In drawing upon a 95-year-old text, Stanton and his co-writers are stuck with a lot of wonderful ideas that have since gone on to become clichés. And in updating the storytelling with literally thousands of digital special effects shots, at some point the movie falls a little too in love with its own pageantry, its own lavish spectacle, losing focus on the human element.
Leaving so soon, stranger? Or do you have the courage to stay and read Joe Lozito's review of John Carter?
Visually at least John Carter is stunning. The 2.4:1 movie was shot on film and displays only a modest film grain and video noise, but a pleasing level of shadow detail and some impressive nuances in the elaborate Martian airships. The palette shifts significantly when we transition from our green planet to that red one, well-presented in HD. Sandstorms and such reproduce with clarity and stability.
The movie was produced in 2D and later converted for 3D exhibition, with that faint telltale outline around characters and such. The effect is applied smartly, on windows and prison bars and generally imparting a bit more realism to the proceedings.
Mars is where all of the serious audio action can be found, with smooth, marvelous flight plus other cues spread across the DTS-HD Master Audio 7.1-channel soundfield. The multiple surrounds are also called upon for fun bits like a chamber full of crying babies and a tunnel of crackling energy. The big battles offer an exciting directionality and ample bass.

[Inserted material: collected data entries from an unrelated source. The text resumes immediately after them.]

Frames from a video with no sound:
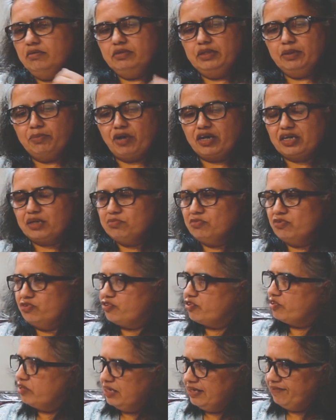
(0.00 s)
The
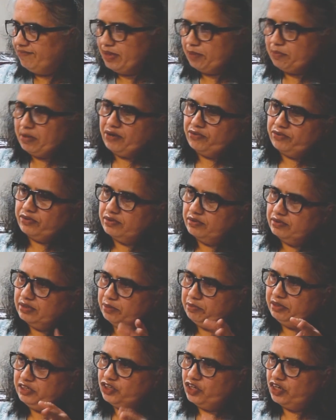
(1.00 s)
bottommost, leave them out. The
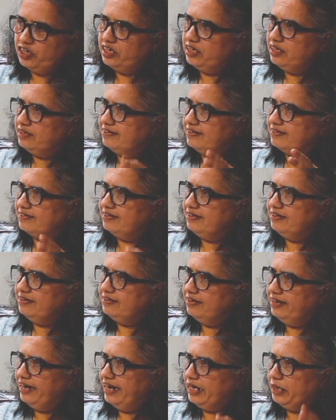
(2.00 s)
majority,
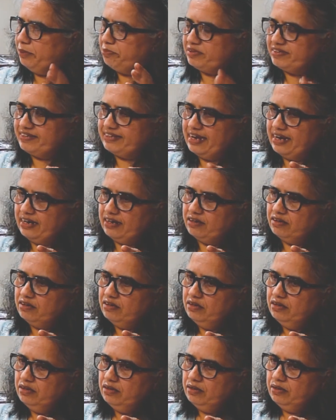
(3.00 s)
60-80%,
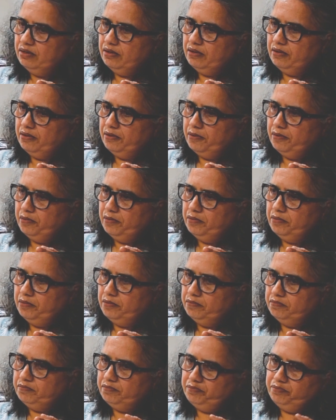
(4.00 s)

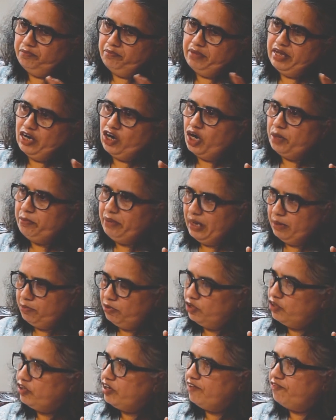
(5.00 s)
may not be
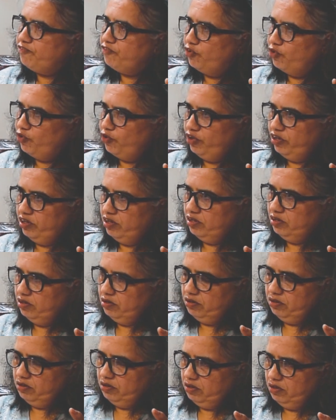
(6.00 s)
able to afford
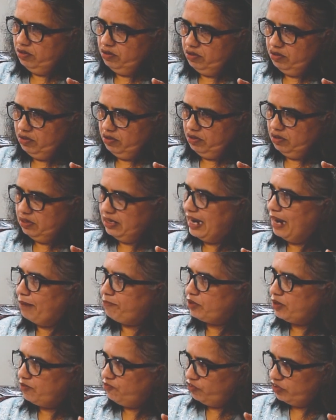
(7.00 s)
a
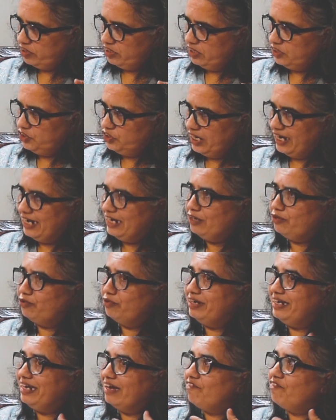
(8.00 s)
laptop for their child to
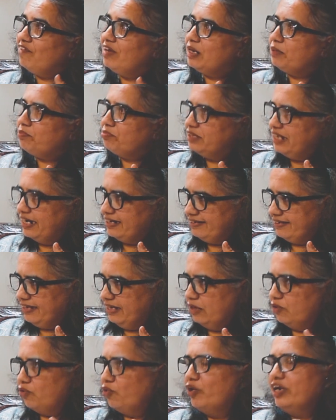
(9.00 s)
develop that
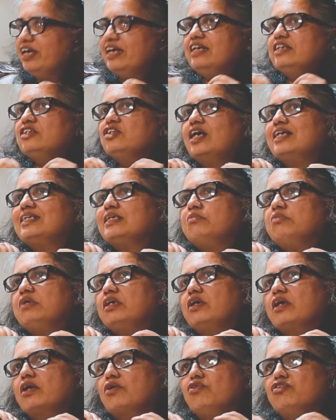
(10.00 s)
skill. Coding is not something
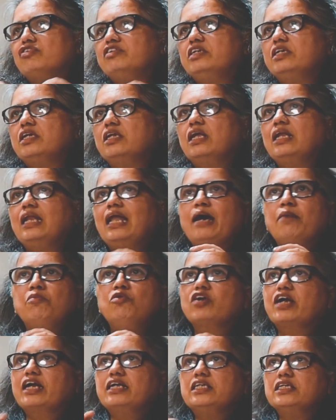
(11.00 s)
you can go sit in a lab,
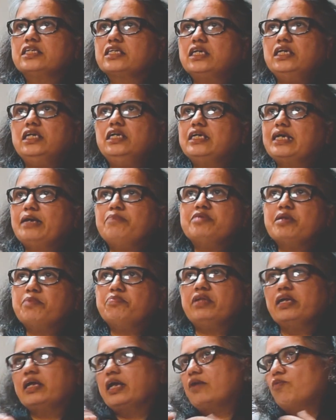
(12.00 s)
look at the screen, type
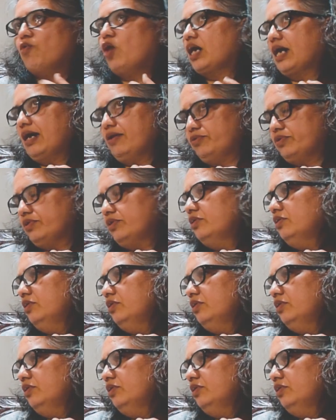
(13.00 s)
something and walk out.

Just a couple of trailers on the Blu-ray 3D disc, but the 2D Blu-ray offers the Disney Second Screen feature, which automatically syncs the movie with their free app running on our iPad or laptop, pushing extensive relevant bonus content. Viewers looking for a more straightforward peek behind the scenes will likely enjoy "360 Degrees of John Carter" (34-and-a- half minutes). Filmed on Shooting Day 52, it covers most aspects of this massive, complicated production from catering on up, from before sunrise to quittin' time.
"100 Years in the Making" (eleven minutes) takes a personal look at the long journey to the big screen. There are also ten deleted scenes (19 minutes total) with an optional on-camera introduction and director commentary, in addition to two minutes of bloopers. All of these video extras are in HD. Stanton joins producers Jim Morris and Lindsey Collins for the audio commentary as well.
Also included in this four-disc set is John Carter on DVD, along with the audio commentary and "100 Years" featurette, plus a Digital Copy for iTunes or Windows Media.
A sprawling fantasy epic that plays well in the 2D/3D home theater, John Carter probably won't be the most original movie you'll watch this year, but it will make for an enjoyable evening's diversion.